Thursday 22 May 2014

I can see you! A sign of the times?

ANPR.  I wonder do you recognise those initials?  Perhaps you have heard them referred to on the television programme "Road Wars".  The initials stand for Automatic Number Plate Recognition.  Britain is alive with ANPR.  This has been a helpful piece of technology for the Police and those charged with ensuring that cars are appropriately taxed and insured.  As a Police Chaplain I understand and appreciate that the ability to use technology to discover whether someone is evading their responsibilities under the Law, and possibly putting others at risk, is of very great help.  Locally ANPR camers were one of those things put in to help Olympics Security when we held the Sailing events on Portland and in Weymouth in 2012.  Other venues probably had the same provision on their approach roads into their area.

But ANPR is not confined to the Police or related agencies.  It is in use all over the place.  It might be used at airports where one has pre-booked a parking place and everything is automated so that when you turn up at the car park the ANPR camera reads your number plate and lets you in. The same thing happens when you leave.  No human needs lift a barrier or check who you are.  The computer does it instead.

So far I am pretty much OK with this (not that anyone is going to change anything even if I am not!!!).  However, ANPR creep has reached places which are just completely incovenient and the worst of these is shoppers car parks, particularly those on retail parks or in supermarkets near to other places of interest.  If you haven't realised it already then have a very good look as you enter supermarket car parks and other retail parks.  In many of them you will see small cameras sited at the entrance to record when you come and go.  Those controlling this and logging your visit are not usually connected to the shops you visit but to an independent company that makes their profit by (guess what), catching you out and fining you if you overstay or return too quickly.  There are usually signs that tell you this, but the print is often so small most people do not realise what they say.

Today my wife and I visited three separate shops in three separate car parks joined by one small roundabout.  Each car park had its own independent set of ANPR cameras.  The really frustrating thing was that having visited the three shops and then gone to other shops we realised that the best deal was in one of the first shops visited.  Hold on though - if we return we will be fined for returning too soon.  No good asking in the shop for them to do something about it.  Not their responsibility.  Not their company dealing with that.  So we had to park along the road and I walked to the shop to spend £60.00 on some goods.  Hardly a welcoming helpful attitude towards customers.  I feel for those who do not know the cameras are there and who end up paying £60.00 on a fine rather than buying something from a shop!

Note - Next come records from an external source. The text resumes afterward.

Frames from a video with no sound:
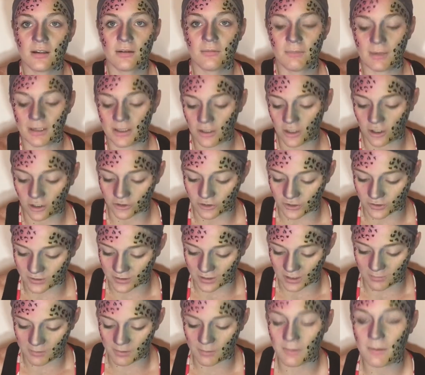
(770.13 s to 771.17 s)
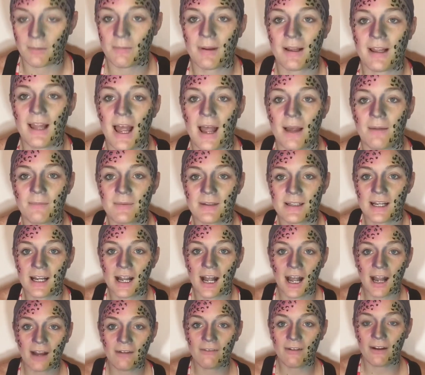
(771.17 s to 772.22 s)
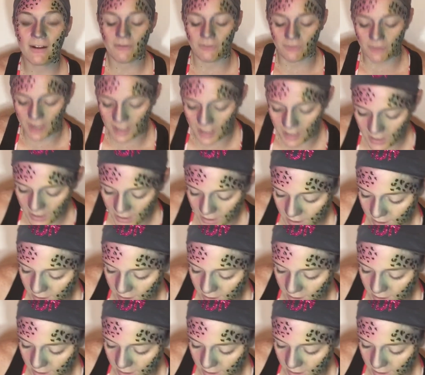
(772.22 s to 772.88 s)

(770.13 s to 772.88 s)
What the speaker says: My dog just climbed up in my lap. Say hi, Ruffy.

This is the age we live in.  We are tracked through a good deal of our day, by ANPR cameras and by more and more CCTV.  Don't get me wrong.  I think CCTV can be very helpful in all sorts of situations.  But sometimes you want to feel that real people are communicating with you and not just watching you, or indeed allowing the computer to watch you.  So often nowadays contact with each other is at a distance or automated.  It would not be a bad thing to remember the importance of relationships - real relationships.

I have been reminded of that again over the last week.  A week when it has been good, again, to meet so many people and to share time with them (even though I was probably being tracked by CCTV and ANPR cameras as I journeyed).  (Wow that does sound paranoid!!!!)

I have been reminded about the importance of relationships through the wonderful people I have met as I have travelled up to Glasgow and back, and then to Bristol both to provide airport transport and to visit Woodlands Church in Clifton, Bristol.  There was a sense of vibrancy as I entered the church (an old building with a new frontage).  It is always difficult to count the size of a congregation but it felt like there were 450-500 present.  It was good to hear David Mitchell speak about "Calling" based on Paul's letters to the Church in Thessalonica.  David reminded us that in addition to us all sharing the universal calling to follow Jesus (note we are primarily called to someone not something) we also have specific callings within that with a responsibility to discover that calling.  How is God calling you, and me, today?   You can find out more about Woodlands Church by going to http://www.woodlandschurch.net/

And then the thread that runs through those relationships from my point of view is God himself. God who wants to be intimately involved in our lives, who is interested in every detail no matter how small. This is a God who can see everything about us.  He can see right into our lives, into our joys and hurts.  But he is not like an ANPR camera or CCTV.  God sees us because he cares deeply about us.  Unlike the song title "From a Distance" God actually wants to draw close to us and have a relationship with us which is deep and wholesome and healing.  He does this in and through Jesus and if you haven't met with him then I commend him to you.  Just ask him to meet with you.